Saved data entries:
____

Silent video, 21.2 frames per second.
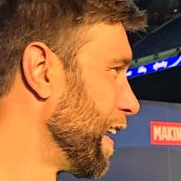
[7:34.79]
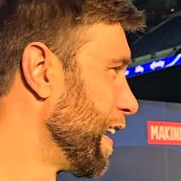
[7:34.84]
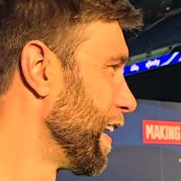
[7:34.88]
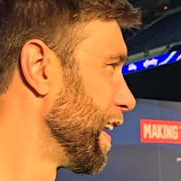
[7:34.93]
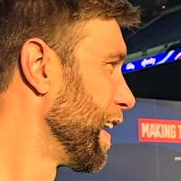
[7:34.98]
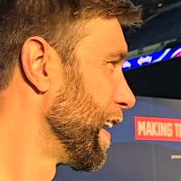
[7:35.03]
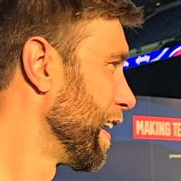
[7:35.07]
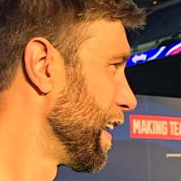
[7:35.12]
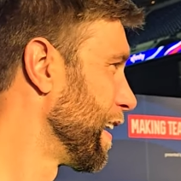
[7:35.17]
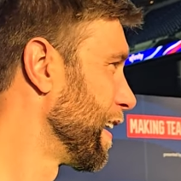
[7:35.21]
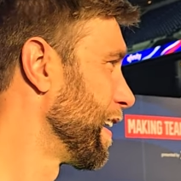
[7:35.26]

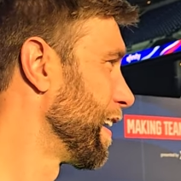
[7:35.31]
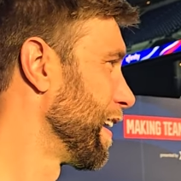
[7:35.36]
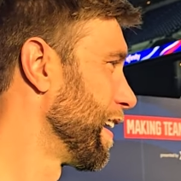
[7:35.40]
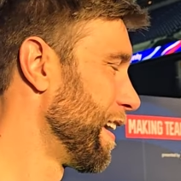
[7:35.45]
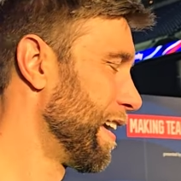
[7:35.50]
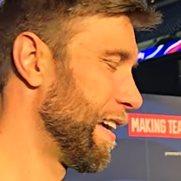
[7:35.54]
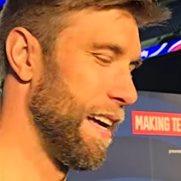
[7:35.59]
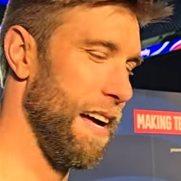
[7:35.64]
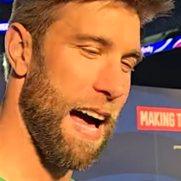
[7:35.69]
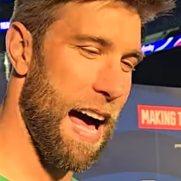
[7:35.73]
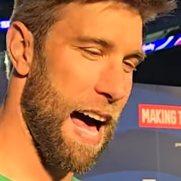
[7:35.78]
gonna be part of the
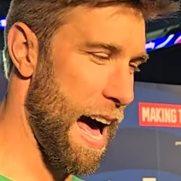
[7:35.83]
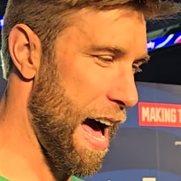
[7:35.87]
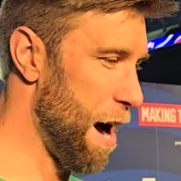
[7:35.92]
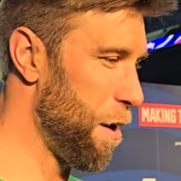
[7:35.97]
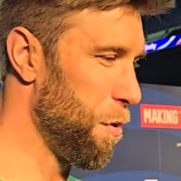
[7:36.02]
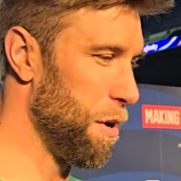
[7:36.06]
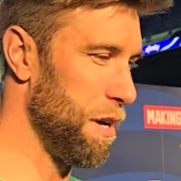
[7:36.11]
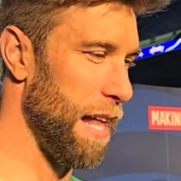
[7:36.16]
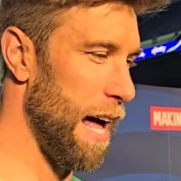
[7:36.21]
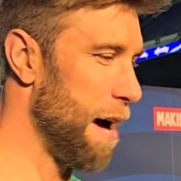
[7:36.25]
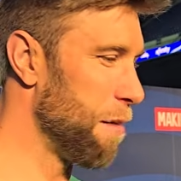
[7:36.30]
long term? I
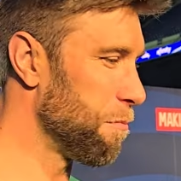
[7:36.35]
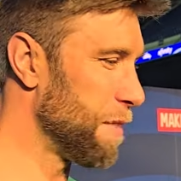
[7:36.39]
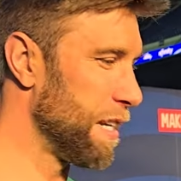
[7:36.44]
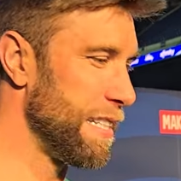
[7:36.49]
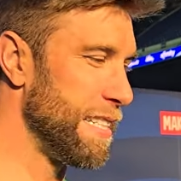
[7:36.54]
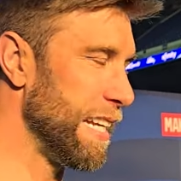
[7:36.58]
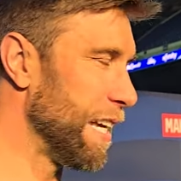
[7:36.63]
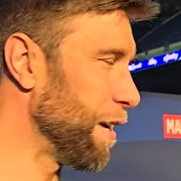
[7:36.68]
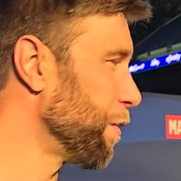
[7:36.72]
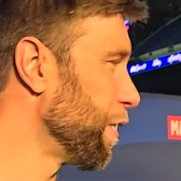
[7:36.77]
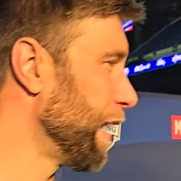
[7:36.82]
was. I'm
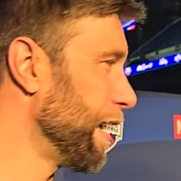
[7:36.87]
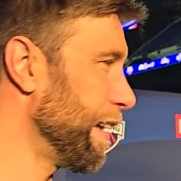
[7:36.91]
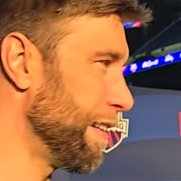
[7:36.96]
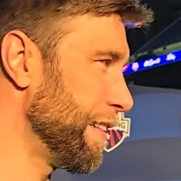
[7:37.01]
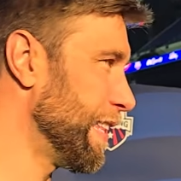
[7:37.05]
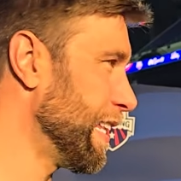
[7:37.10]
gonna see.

____

Omitting all pictures, copy the preceding entries without any alteration.

Answer for the task
Silent video, 21.2 frames per second.
[7:34.79]
[7:34.84]
[7:34.88]
[7:34.93]
[7:34.98]
[7:35.03]
[7:35.07]
[7:35.12]
[7:35.17]
[7:35.21]
[7:35.26]

[7:35.31]
[7:35.36]
[7:35.40]
[7:35.45]
[7:35.50]
[7:35.54]
[7:35.59]
[7:35.64]
[7:35.69]
[7:35.73]
[7:35.78]
gonna be part of the
[7:35.83]
[7:35.87]
[7:35.92]
[7:35.97]
[7:36.02]
[7:36.06]
[7:36.11]
[7:36.16]
[7:36.21]
[7:36.25]
[7:36.30]
long term? I
[7:36.35]
[7:36.39]
[7:36.44]
[7:36.49]
[7:36.54]
[7:36.58]
[7:36.63]
[7:36.68]
[7:36.72]
[7:36.77]
[7:36.82]
was. I'm
[7:36.87]
[7:36.91]
[7:36.96]
[7:37.01]
[7:37.05]
[7:37.10]
gonna see.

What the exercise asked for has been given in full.